A faithful retyping of every entry below is wanted, with images left out.

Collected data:
──────────

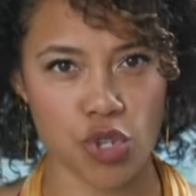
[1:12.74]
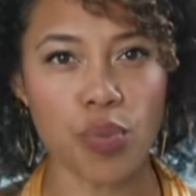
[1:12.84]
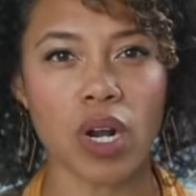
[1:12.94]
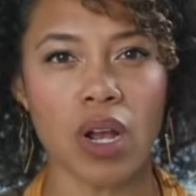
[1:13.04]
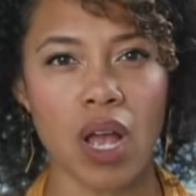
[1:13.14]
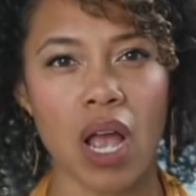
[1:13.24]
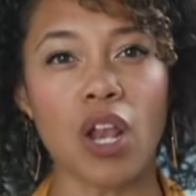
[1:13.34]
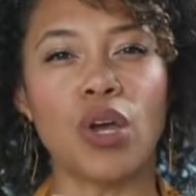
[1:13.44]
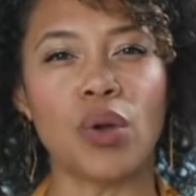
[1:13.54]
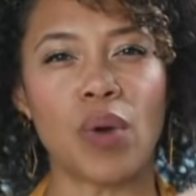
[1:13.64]
super,
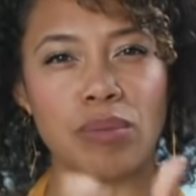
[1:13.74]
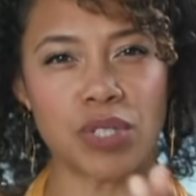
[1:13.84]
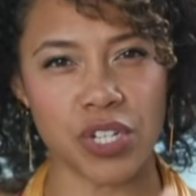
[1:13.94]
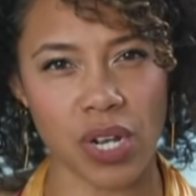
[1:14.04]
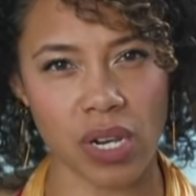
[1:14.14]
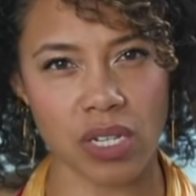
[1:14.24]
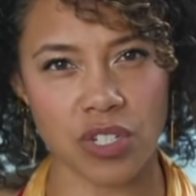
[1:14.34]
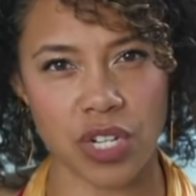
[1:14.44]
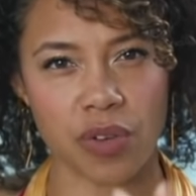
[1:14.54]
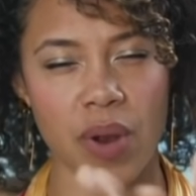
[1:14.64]
hello, I'm Danielle
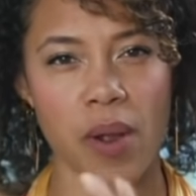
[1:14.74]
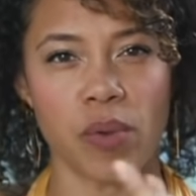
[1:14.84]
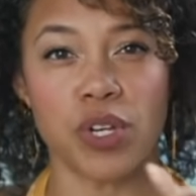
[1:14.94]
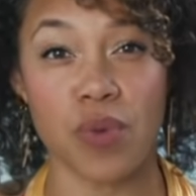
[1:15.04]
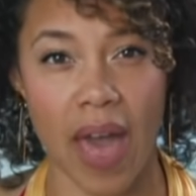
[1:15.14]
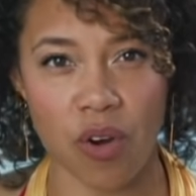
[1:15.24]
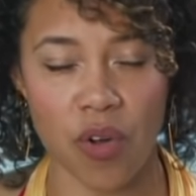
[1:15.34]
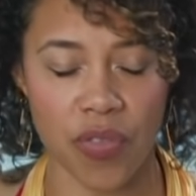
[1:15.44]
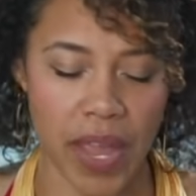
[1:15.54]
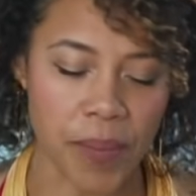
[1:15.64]
Leslie, right? We do that
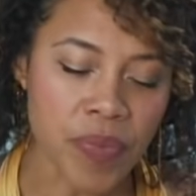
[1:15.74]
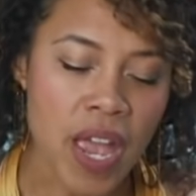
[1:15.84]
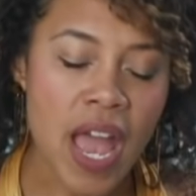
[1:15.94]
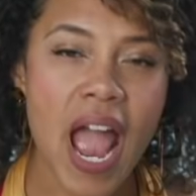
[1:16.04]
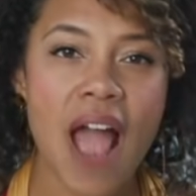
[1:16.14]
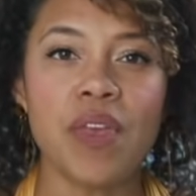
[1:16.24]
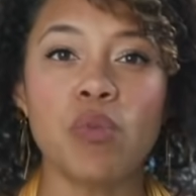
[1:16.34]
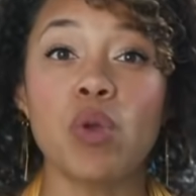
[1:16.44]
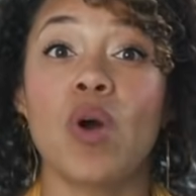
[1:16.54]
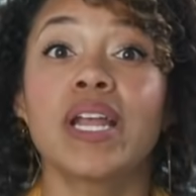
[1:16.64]
whole thing. And
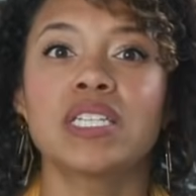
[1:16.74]
then we want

──────────

Solution to this exercise
[1:12.74]
[1:12.84]
[1:12.94]
[1:13.04]
[1:13.14]
[1:13.24]
[1:13.34]
[1:13.44]
[1:13.54]
[1:13.64]
super,
[1:13.74]
[1:13.84]
[1:13.94]
[1:14.04]
[1:14.14]
[1:14.24]
[1:14.34]
[1:14.44]
[1:14.54]
[1:14.64]
hello, I'm Danielle
[1:14.74]
[1:14.84]
[1:14.94]
[1:15.04]
[1:15.14]
[1:15.24]
[1:15.34]
[1:15.44]
[1:15.54]
[1:15.64]
Leslie, right? We do that
[1:15.74]
[1:15.84]
[1:15.94]
[1:16.04]
[1:16.14]
[1:16.24]
[1:16.34]
[1:16.44]
[1:16.54]
[1:16.64]
whole thing. And
[1:16.74]
then we want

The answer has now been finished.